Stored items:
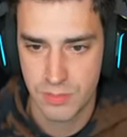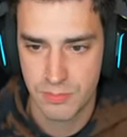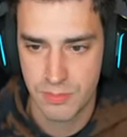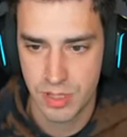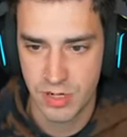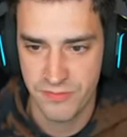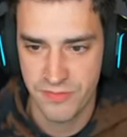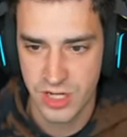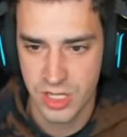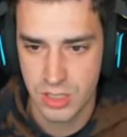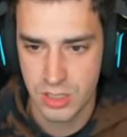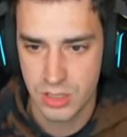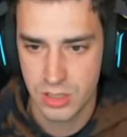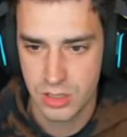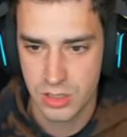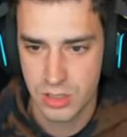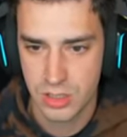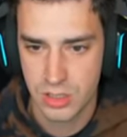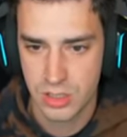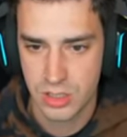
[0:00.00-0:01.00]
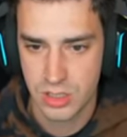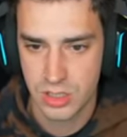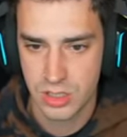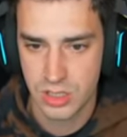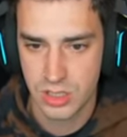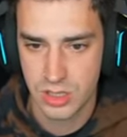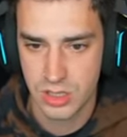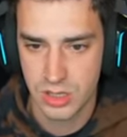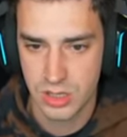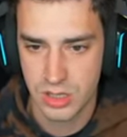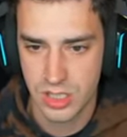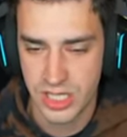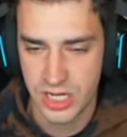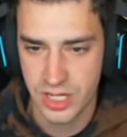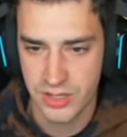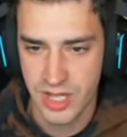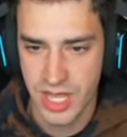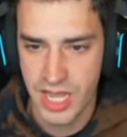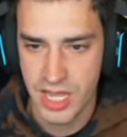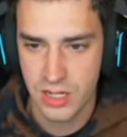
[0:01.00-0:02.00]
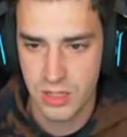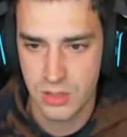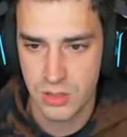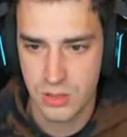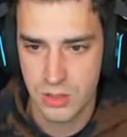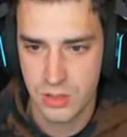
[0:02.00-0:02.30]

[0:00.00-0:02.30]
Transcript: Perfect. Land on that.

## Task requirements
Copy each entry exactly as written. Images should not appear in the copy.

## Result below
[0:00.00-0:01.00]
[0:01.00-0:02.00]
[0:02.00-0:02.30]

[0:00.00-0:02.30]
Transcript: Perfect. Land on that.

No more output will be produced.